Shakespeare: The Winter's Tale
In 2006 many memorable things happened, such as my mother's ‘second funeral’, when her ashes were interred in my father's grave, and I was able to stay in England with two sets of friends whom I don't see nearly enough.
Two things, however, mark the year for me—the death of my good friend Barry Williams, and the birth of my fourth grandchild, Phoebe.
Barry was born on a Friday in 1943, exactly four weeks before me. We met at the quiz I have been going to more or less since I came to the Costa Blanca. He and his lovely wife Brenda drove nearly an hour from Oliva to be there, and before long we were in a team of five, who all turned out to be born in 1943.
He was a man full of life and energy, and had as warm a heart as anyone I have ever met.
The day before he died, he telephoned me to check that I was also going to a twelve-hour party which was to be given by two lovely new quiz members the next day.
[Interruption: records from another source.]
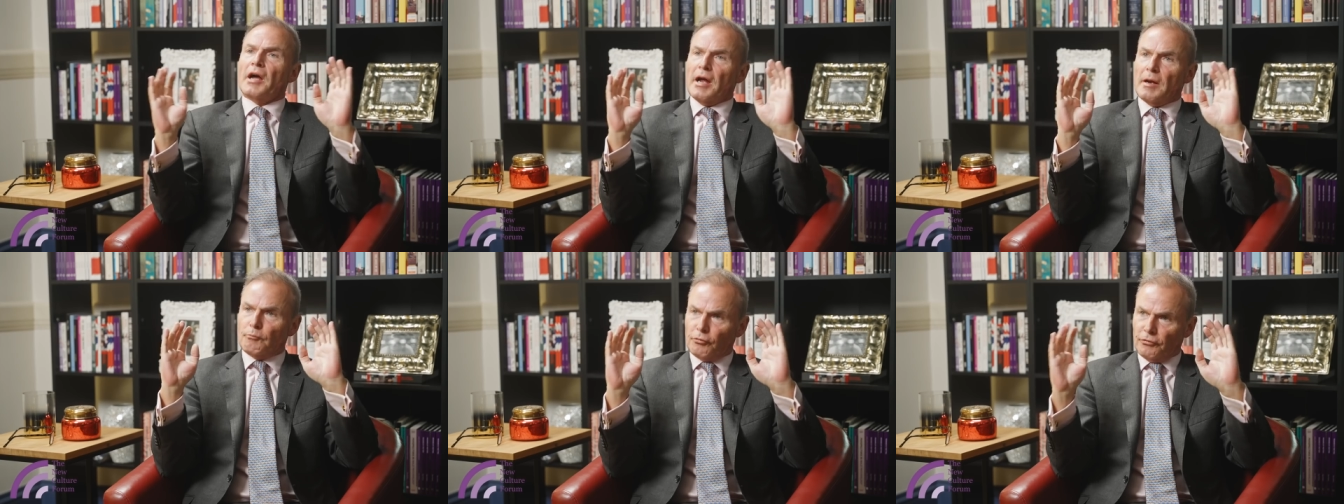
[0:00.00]

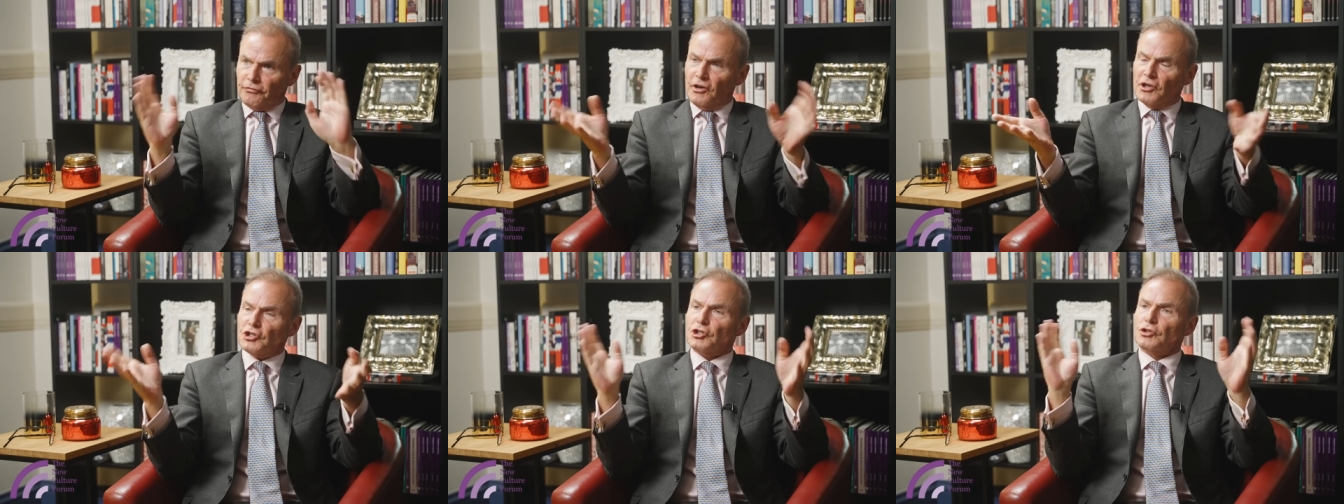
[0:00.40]
a
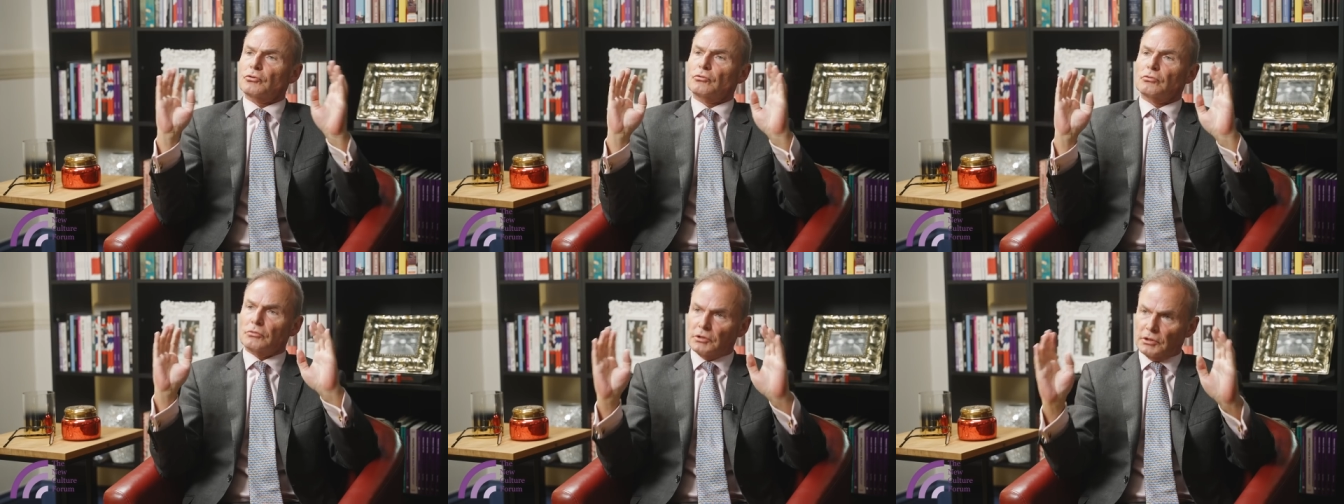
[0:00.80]

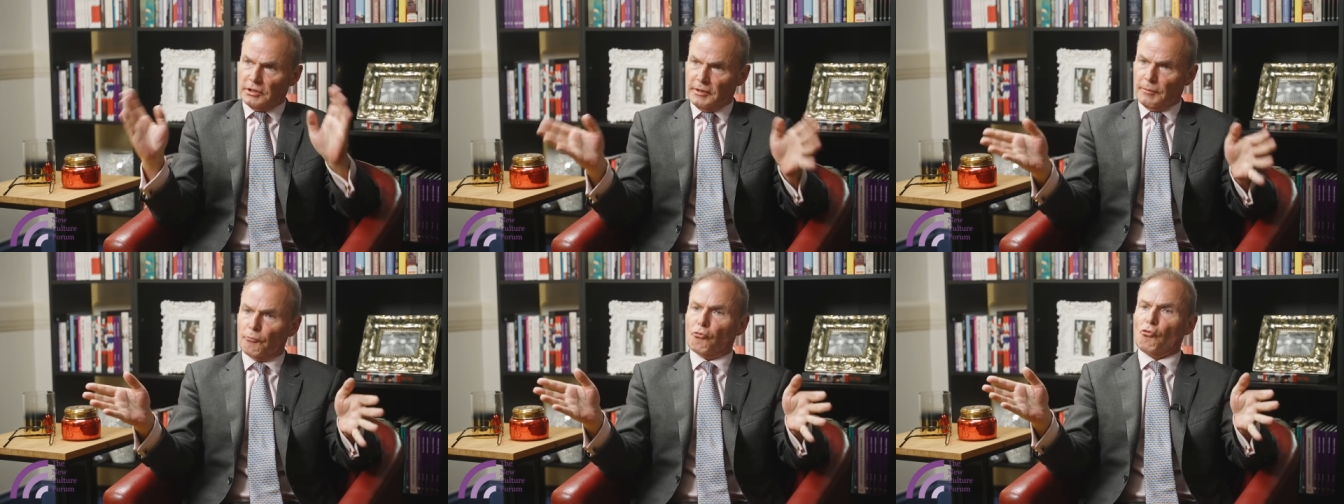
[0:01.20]
professional,
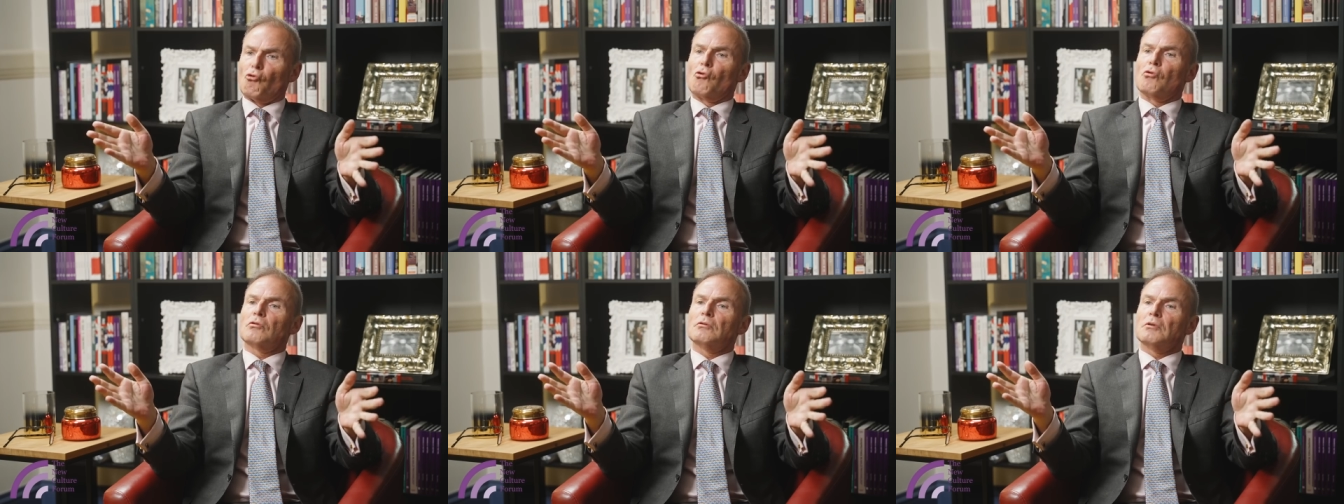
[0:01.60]

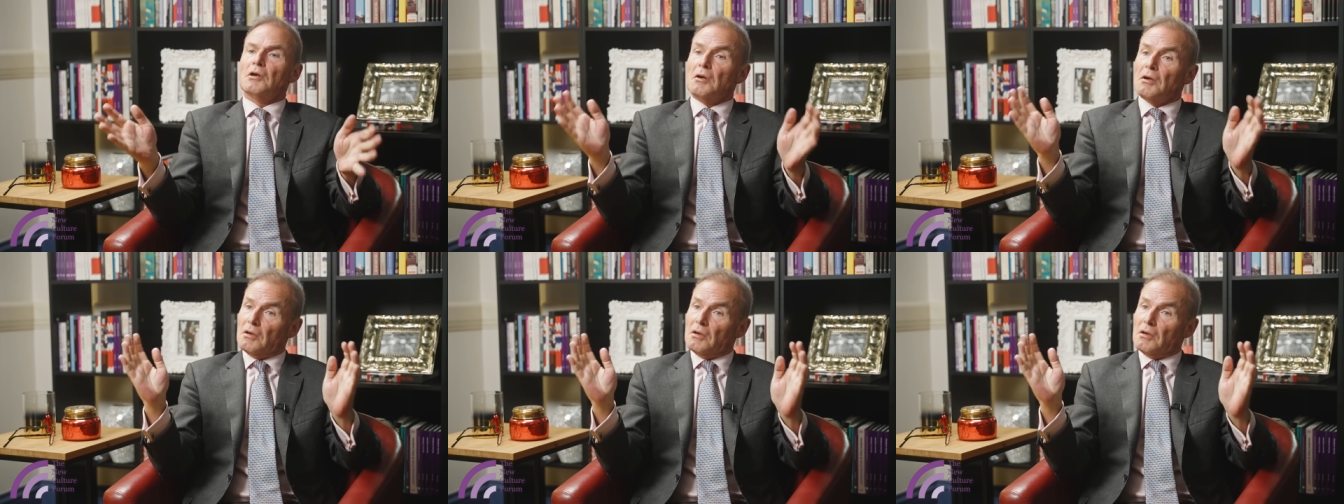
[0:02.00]
liberal,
Since the party was going to last so long, he wanted to be sure that we were going to overlap.
At the party itself, he became quite sad about the fact that it was September. It meant that winter was on its way—and he wasn't thinking of the relatively mild winters we have on the Costa Blanca.
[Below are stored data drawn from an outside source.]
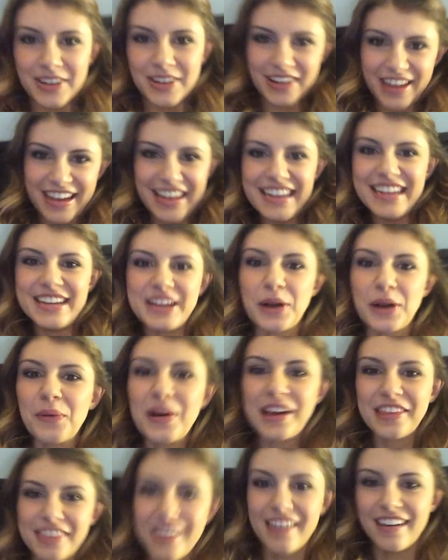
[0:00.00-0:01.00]
Okay,
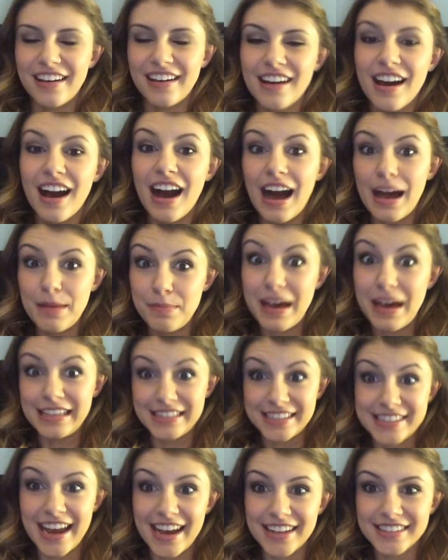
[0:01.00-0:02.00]
quick thing. I
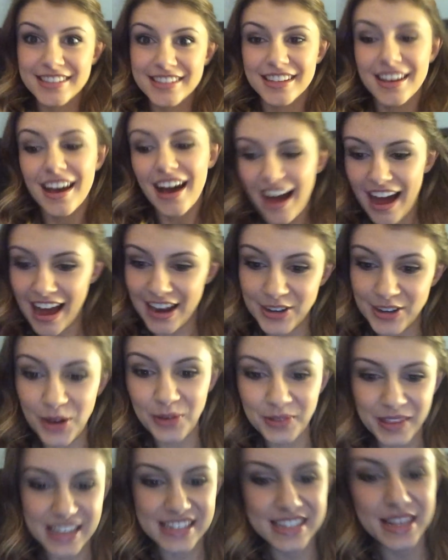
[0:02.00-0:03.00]
passed stats. I
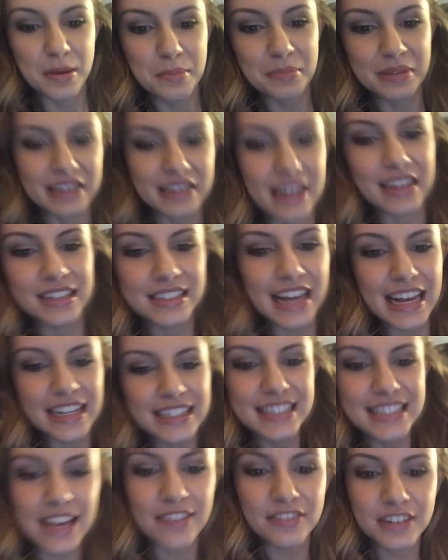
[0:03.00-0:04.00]
know this because
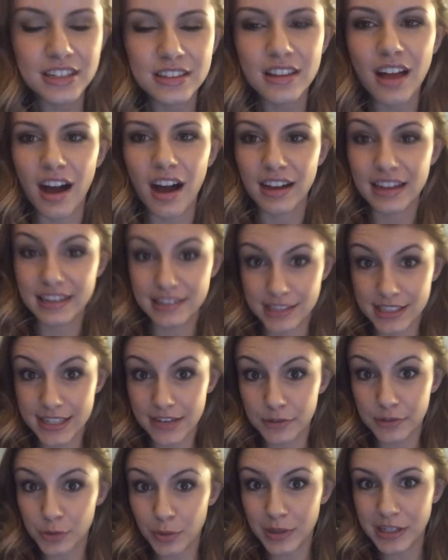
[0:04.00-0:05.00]
at 7 o'clock, it is
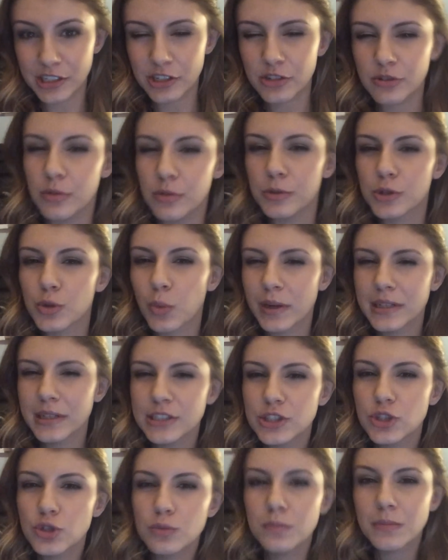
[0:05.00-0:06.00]
7:22,
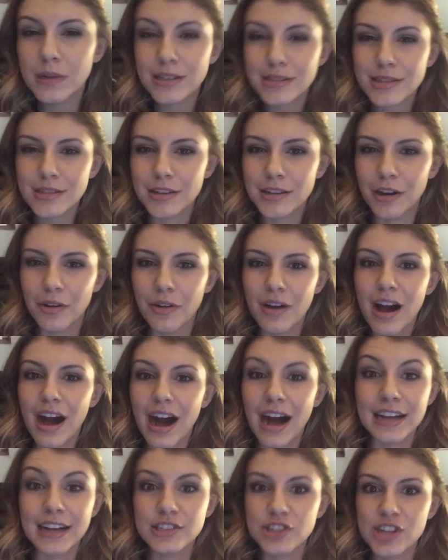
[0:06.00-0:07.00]
22 minutes ago,
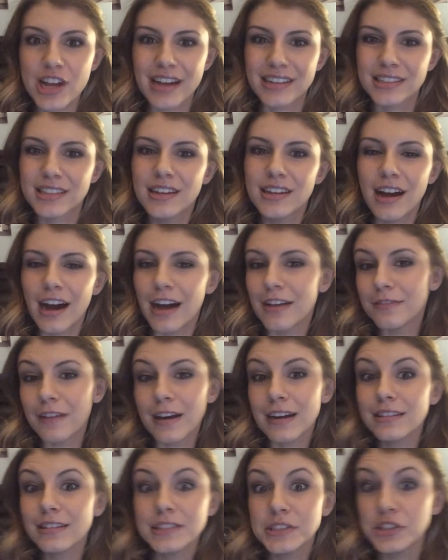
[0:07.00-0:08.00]
I
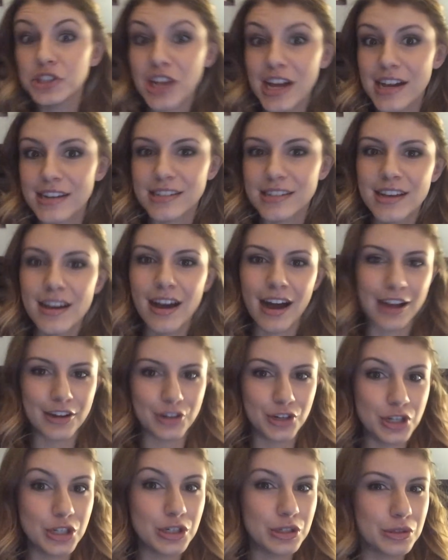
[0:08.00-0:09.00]
finally checked. I
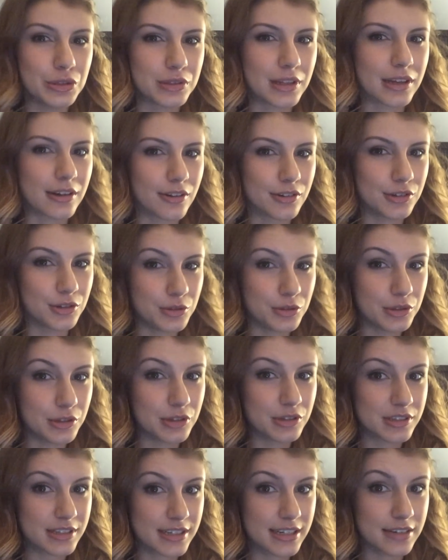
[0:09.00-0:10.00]
knew that on New
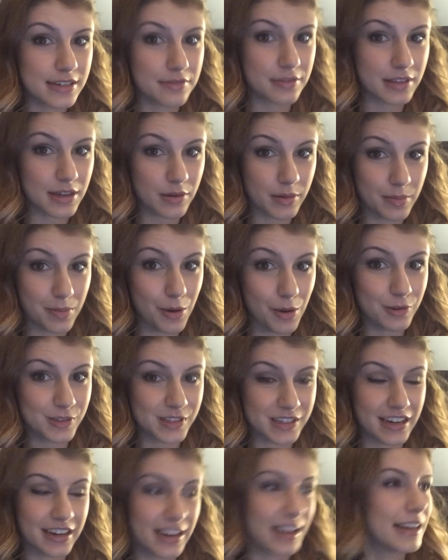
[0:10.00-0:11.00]
Year's Eve they were
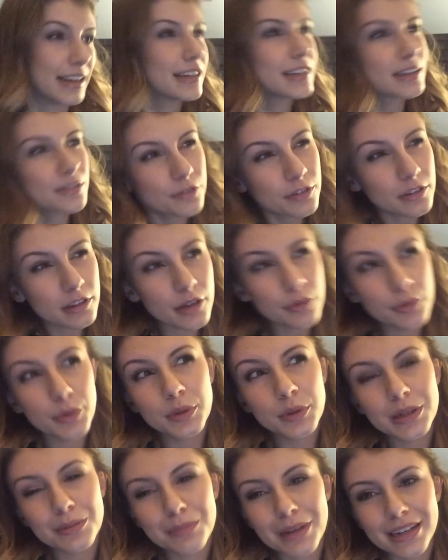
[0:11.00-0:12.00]
posted and I didn't feel like
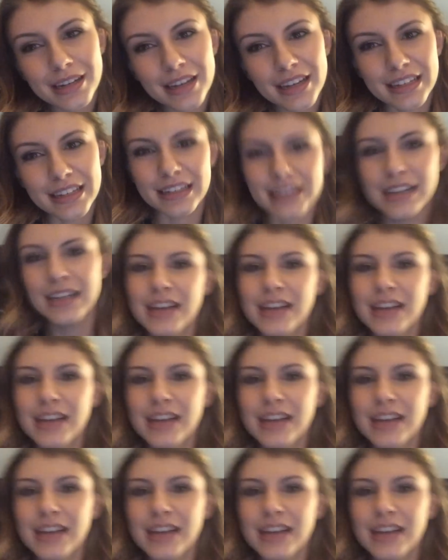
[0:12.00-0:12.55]
ruining my night.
In the sunlight, our hosts had laid on a jazz band. When it got dark, there was Karaoke. Barry and I sang an Everly Brothers classic from our teenage years. Next, he sang a song with Brenda, which I joined in. Later, he was with Brenda at the list of songs, trying to remember one she wanted him to sing, when he suddenly said, "I can't do this any more", and fell dead to the floor.
I spent most of the next hours holding Brenda, and telephoning her and Barry's children, to let them know he was dead. But I saw the immediate efforts that professionally-trained friends made to revive him, and had a late moment of silence and solitude before the coroner came, when I found myself speaking out loud over his body, the words prompted by the sceptic Horatio's farewell to his dead friend Hamlet: “Good night, old friend/And flights of angels sing thee to thy rest.”
By early October I had used up my four weeks, and now the whole of my life feels as though I am living on borrowed time.
My daughter Imogen has a name made up by Shakespeare, and so has her first daughter, Jessica. The name Phoebe wasn't one of his inventions—but it's once again one of his names.
Phoebe was born in mid-October, just as my borrowed time was beginning. I met her when she was a day old, since she turned up a week or so early. I met her again over Christmas—each time for a week.
Each of my grandchildren seems to me to be the special one, whenever I think of him or her. They each have something quite distinctive about them. As does Phoebe, already.